When we measure only the single factor of completion, we miss all the crucial data points in between. We need more measurements.

Outpacing the Dunning-Kruger Effect

“Even if you are just the most honest, impartial person that you could be, you would still have a problem — namely, when your knowledge or expertise is imperfect, you really don’t know it.”

remarked psychologist David Dunning. This sentiment encapsulates his work in social psychology which culminated in the discovery of the Dunning-Kruger Effect.

This cognitive bias asserts that we often fail to recognize shortcomings in our performance. Simply put we generally lack awareness of our inabilities. This problem stems from insufficient feedback because "giving feedback is a tricky business,” explains Dunning.

Social barriers make feedback difficult to give and perhaps even more difficult to hear. Nonetheless, it’s a critical step in the learning process. Dunning urges that it’s important “to give feedback that is concrete, as opposed to feedback that’s about the person’s character.” This kind of objective focused feedback is possible today with digital learning tools.

By offering multiple points of feedback, digital learning offers real-time information that helps learners move beyond a false perception of their abilities. Participants take ownership of their own skill development. This engaged approach characterized by periodic measurement is important because even “experienced salespeople sometimes forget to plan a bit more because we become comfortable,” remarked one Richardson Sales Performance participant.
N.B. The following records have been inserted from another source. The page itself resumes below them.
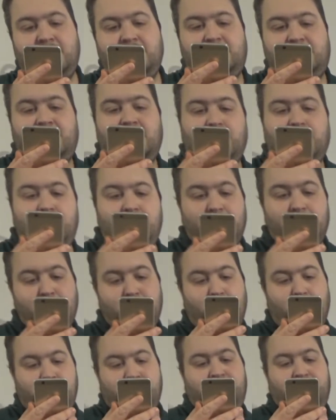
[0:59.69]
Let's start with number
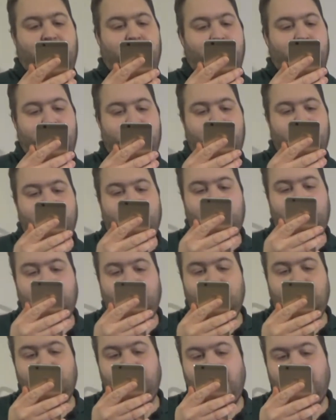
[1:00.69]
one, shall we? Because that's
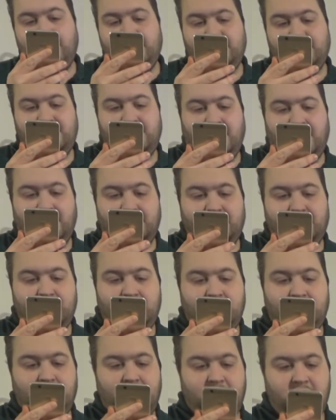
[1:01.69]
a good way to start.
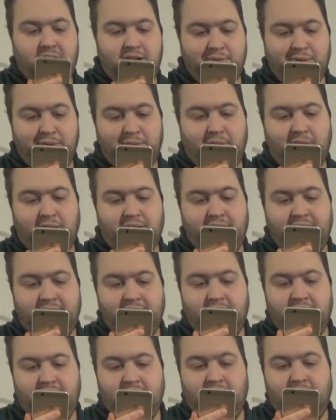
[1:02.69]
Number one,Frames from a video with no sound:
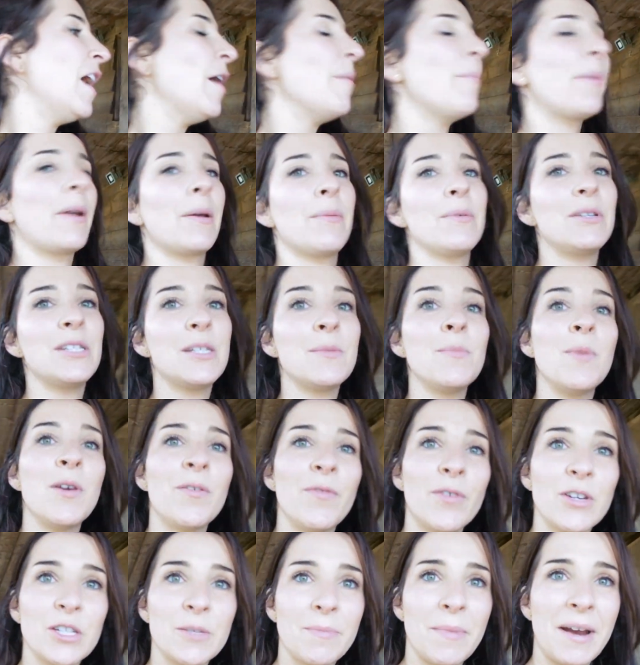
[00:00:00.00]
But I want to
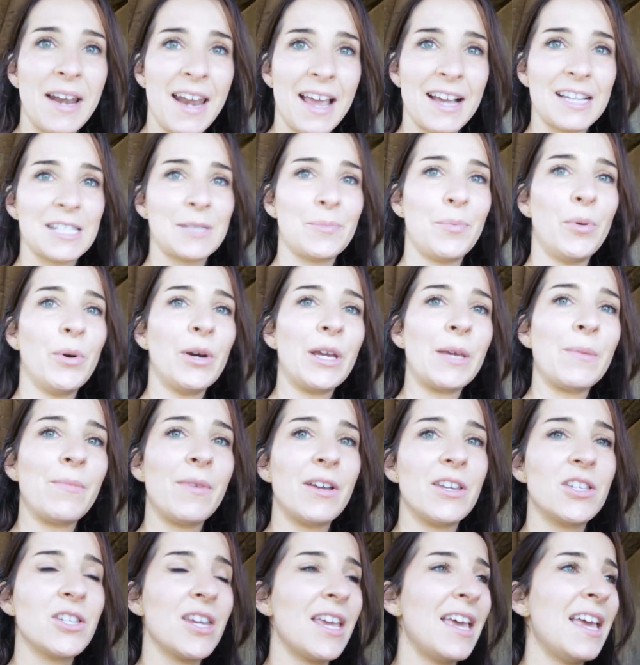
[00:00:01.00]
move on to my next point,
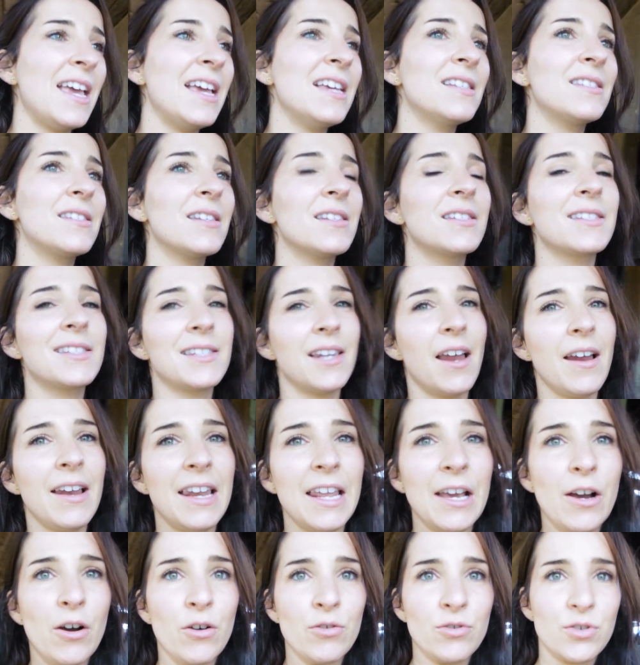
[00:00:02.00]
which is
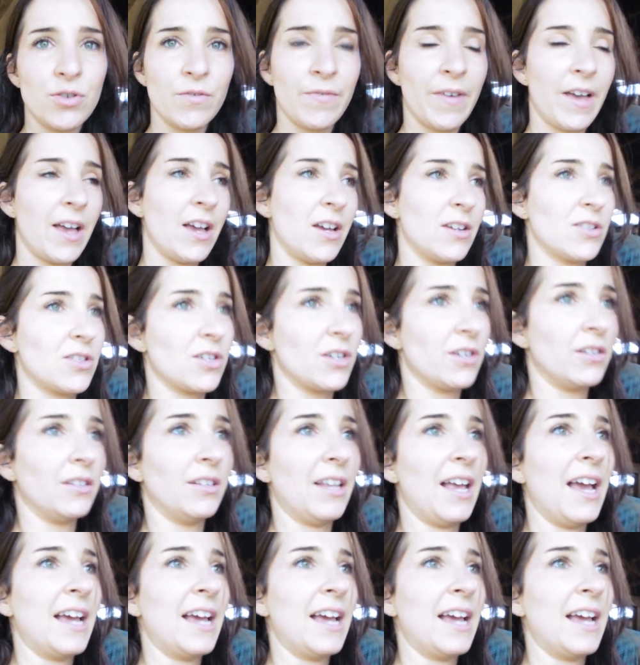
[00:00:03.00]
slightly controversial,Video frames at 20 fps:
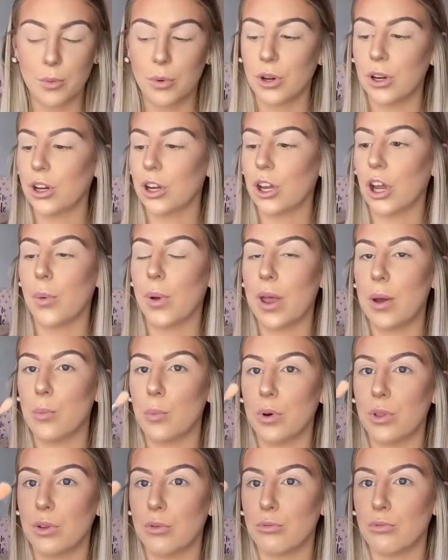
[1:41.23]
going to go in
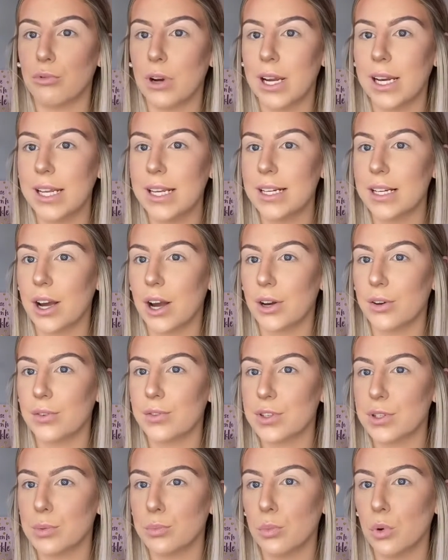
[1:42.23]
with a really kind of
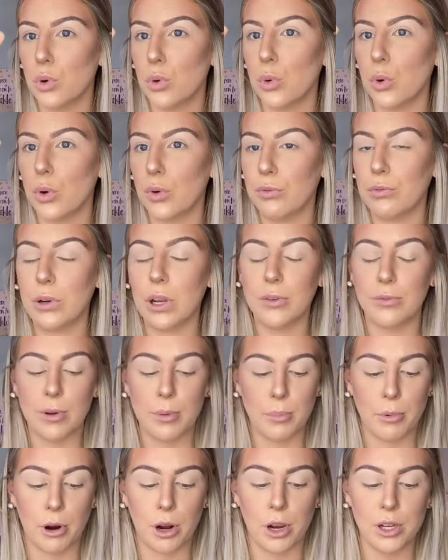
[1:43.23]
small fluffy
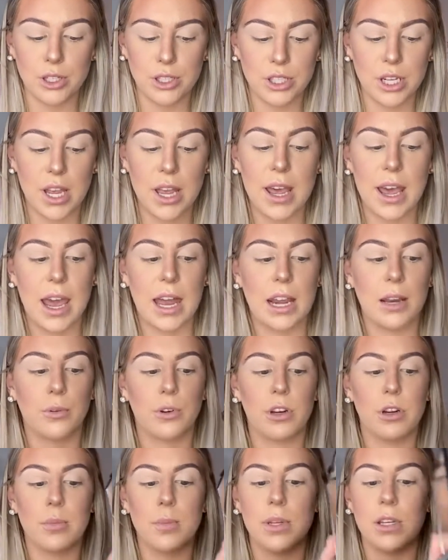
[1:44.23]
brush, and I'm going to be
Feedback moves us out of our comfort zone.

However, people are different. We all respond differently to various feedback systems. At Richardson Sales Performance, we embrace all styles by measuring performance on four levels.
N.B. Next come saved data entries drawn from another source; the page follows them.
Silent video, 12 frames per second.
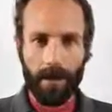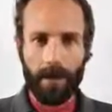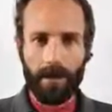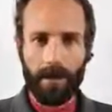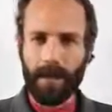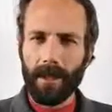
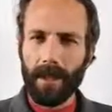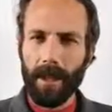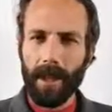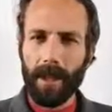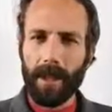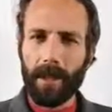think it was
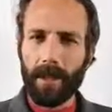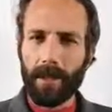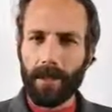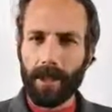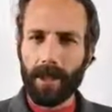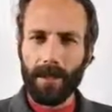Anki
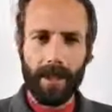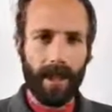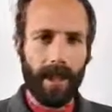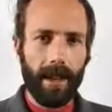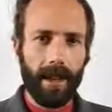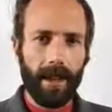or
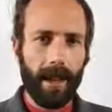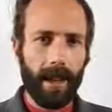Enki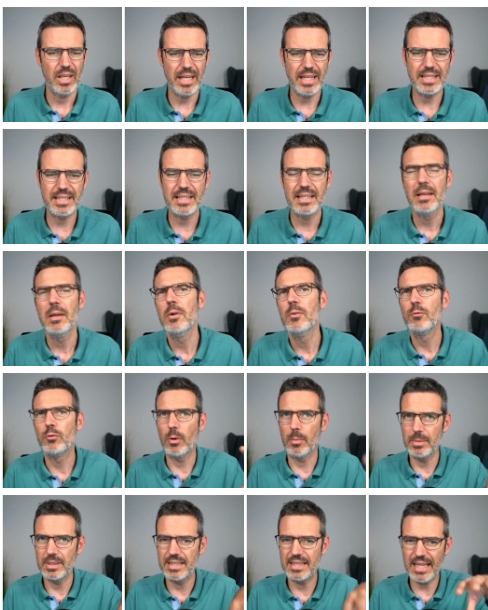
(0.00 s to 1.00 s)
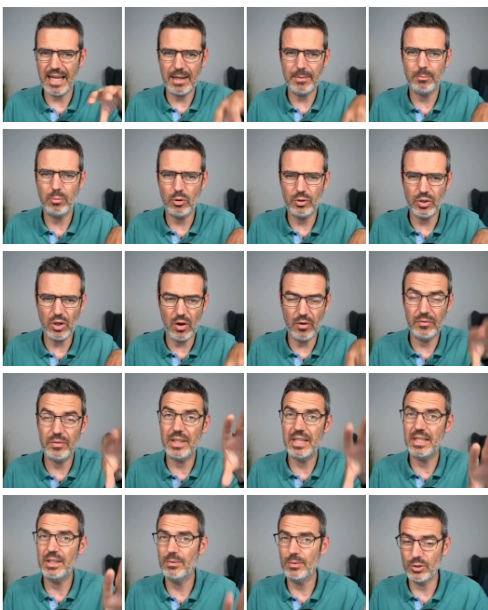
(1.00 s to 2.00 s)
It's from a standpoint of
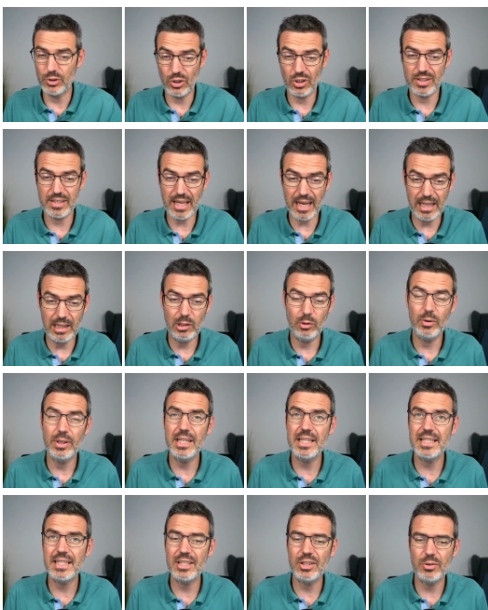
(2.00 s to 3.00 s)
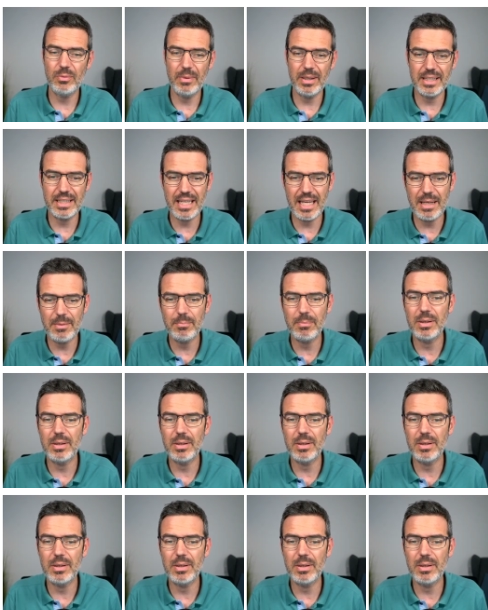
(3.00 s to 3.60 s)
the individual silo easy to maintain,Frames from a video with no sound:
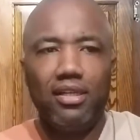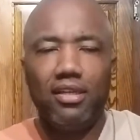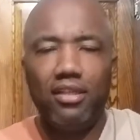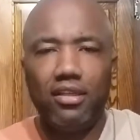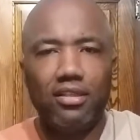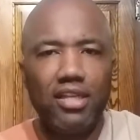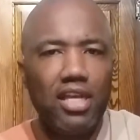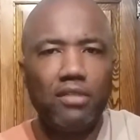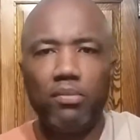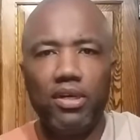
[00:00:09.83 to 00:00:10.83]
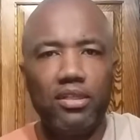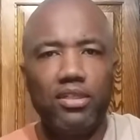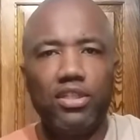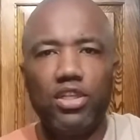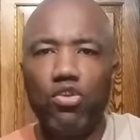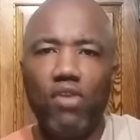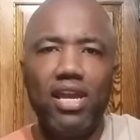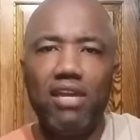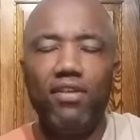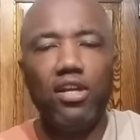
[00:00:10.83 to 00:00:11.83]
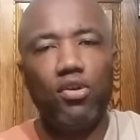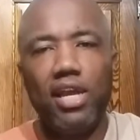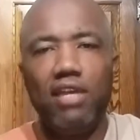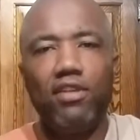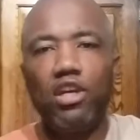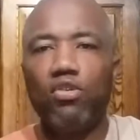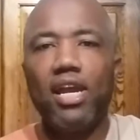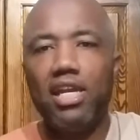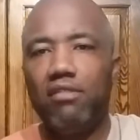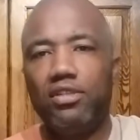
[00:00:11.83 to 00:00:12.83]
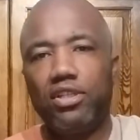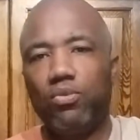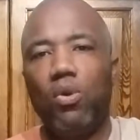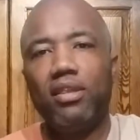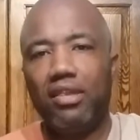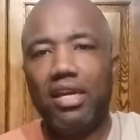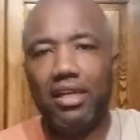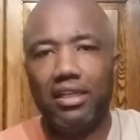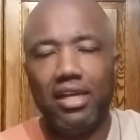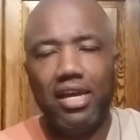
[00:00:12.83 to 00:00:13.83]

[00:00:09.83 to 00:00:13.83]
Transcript: your taste buds just crave and crave and crave just one thing.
Four Ways to Track Progress

The value of interactive learning tools is the ability for the user to engage with the content in the manner that fits their learning style. Different people are motivated by different factors. Therefore, there’s no “right” way to use the system.

As participants move through our digital sales training program, they receive strength feedback on their understanding of each critical skill discussed. This continual feedback offers direct, ongoing assessments of how well one is grasping the tenants of the program.
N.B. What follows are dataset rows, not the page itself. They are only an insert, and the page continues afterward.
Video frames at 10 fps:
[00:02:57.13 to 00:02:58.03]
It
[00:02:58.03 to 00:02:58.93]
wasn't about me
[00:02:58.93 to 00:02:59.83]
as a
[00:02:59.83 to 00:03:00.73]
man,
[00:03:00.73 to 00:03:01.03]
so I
Users are encouraged to test their understanding of key concepts with games. This approach engages participants who want to compete with themselves or with others. More learners are finding success with this style of measurement often called “gamification.” Moreover, studies illustrate the efficacy of this solution. In a review of 24 empirical studies, researchers determined that "gamification does produce positive effects and benefits.”

Unlocking achievements is a way for trainees to go further in their efforts. Users earn “badges” for completing targeted goals. After earning one badge learners resolve to reach for another one. Eventually, participants complete their collection. This feature rests on a principle called the “Zeigarnik Effect,” which asserts that we devote more memory to incomplete tasks rather than those that we’ve completed.

Leaderboards, ranking the relative success of others, embraces the belief that “the path to self-insight leads through other people,” as explained in Making It Stick: The Science of Successful Learning. While the training occurs individually, the leaderboard offers a sense of community and goal sharing. This dynamic imbues a team spirit into the process.

A 21st Century Solution

Without this multi-level tracking, trainees are running a race with a blindfold. At Richardson Sales Performance, we're leveraging the convenience of technology with the efficiency of feedback to help participants uncover their blind spots. The result: users discover the techniques they didn’t know they were lacking.

Eventually, Dunning concluded, “We’re not very good at knowing what we don’t know.” Today, Richardson Sales Performance is helping more people overcome this problem. To date, we've helped learners grow their skills over the course of 30,000 user sessions. In doing so participants have widened their purview to uncover more ways to succeed all with the convenience of a solution that fits in their hands.